▶ Brief
Print the first line of the data below and every one after it, through the line containing "[00:07:35.47 to 00:07:35.67]", exactly as written.

▶ Records for this task

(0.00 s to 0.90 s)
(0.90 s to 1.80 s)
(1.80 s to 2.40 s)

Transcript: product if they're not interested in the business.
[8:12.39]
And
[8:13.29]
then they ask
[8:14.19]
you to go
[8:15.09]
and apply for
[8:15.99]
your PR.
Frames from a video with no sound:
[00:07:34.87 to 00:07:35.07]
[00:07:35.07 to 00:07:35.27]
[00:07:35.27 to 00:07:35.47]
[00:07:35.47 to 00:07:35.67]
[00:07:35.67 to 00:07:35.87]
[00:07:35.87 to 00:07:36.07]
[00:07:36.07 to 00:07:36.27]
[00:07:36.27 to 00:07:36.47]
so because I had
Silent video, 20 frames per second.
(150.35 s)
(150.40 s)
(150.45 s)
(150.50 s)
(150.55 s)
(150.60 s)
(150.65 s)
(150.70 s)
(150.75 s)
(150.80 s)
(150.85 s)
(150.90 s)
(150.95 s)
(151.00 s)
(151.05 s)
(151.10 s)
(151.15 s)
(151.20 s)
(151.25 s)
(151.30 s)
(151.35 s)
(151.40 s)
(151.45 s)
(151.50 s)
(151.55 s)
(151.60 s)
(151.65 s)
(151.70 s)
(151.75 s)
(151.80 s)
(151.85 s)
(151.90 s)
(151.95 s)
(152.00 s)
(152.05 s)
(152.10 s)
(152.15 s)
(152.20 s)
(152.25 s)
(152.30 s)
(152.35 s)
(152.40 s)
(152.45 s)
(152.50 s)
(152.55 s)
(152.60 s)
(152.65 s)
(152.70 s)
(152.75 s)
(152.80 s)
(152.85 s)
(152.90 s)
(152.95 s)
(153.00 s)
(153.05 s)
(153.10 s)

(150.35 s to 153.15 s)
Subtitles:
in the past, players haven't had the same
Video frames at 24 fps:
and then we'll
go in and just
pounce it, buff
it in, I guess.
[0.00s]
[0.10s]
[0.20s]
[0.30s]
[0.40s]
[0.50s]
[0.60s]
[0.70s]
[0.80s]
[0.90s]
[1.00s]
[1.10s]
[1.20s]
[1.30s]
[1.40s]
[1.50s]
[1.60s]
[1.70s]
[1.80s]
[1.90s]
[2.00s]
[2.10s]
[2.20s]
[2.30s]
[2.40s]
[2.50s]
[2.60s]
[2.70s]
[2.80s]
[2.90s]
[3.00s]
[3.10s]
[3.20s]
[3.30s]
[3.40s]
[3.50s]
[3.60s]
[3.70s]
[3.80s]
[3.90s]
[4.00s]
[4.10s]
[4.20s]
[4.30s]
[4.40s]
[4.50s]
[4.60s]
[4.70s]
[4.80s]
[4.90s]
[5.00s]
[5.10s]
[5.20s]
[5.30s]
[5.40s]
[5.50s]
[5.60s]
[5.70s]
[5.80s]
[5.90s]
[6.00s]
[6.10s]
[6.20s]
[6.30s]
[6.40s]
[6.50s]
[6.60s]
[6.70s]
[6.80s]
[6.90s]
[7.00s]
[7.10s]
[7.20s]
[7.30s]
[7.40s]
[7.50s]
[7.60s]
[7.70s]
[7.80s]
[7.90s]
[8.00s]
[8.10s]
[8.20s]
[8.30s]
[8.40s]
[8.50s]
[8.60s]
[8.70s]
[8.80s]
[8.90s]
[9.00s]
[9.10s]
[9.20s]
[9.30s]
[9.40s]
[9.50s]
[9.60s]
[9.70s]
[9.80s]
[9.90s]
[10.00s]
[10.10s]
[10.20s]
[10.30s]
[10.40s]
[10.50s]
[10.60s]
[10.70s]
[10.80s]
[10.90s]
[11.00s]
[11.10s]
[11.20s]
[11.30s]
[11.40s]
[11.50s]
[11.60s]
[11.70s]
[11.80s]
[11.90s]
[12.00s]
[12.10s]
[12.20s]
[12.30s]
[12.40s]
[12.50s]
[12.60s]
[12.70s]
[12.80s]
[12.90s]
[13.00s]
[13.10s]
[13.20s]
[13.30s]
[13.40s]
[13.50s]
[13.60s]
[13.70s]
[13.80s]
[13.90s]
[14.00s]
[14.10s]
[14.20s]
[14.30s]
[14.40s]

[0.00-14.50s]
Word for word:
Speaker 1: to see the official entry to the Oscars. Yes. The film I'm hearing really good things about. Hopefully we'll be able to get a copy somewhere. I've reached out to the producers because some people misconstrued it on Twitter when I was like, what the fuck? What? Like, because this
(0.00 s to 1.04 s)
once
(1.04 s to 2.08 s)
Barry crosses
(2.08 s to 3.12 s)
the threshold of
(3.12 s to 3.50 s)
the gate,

▶ Problem solution
(0.00 s to 0.90 s)
(0.90 s to 1.80 s)
(1.80 s to 2.40 s)

Transcript: product if they're not interested in the business.
[8:12.39]
And
[8:13.29]
then they ask
[8:14.19]
you to go
[8:15.09]
and apply for
[8:15.99]
your PR.
Frames from a video with no sound:
[00:07:34.87 to 00:07:35.07]
[00:07:35.07 to 00:07:35.27]
[00:07:35.27 to 00:07:35.47]
[00:07:35.47 to 00:07:35.67]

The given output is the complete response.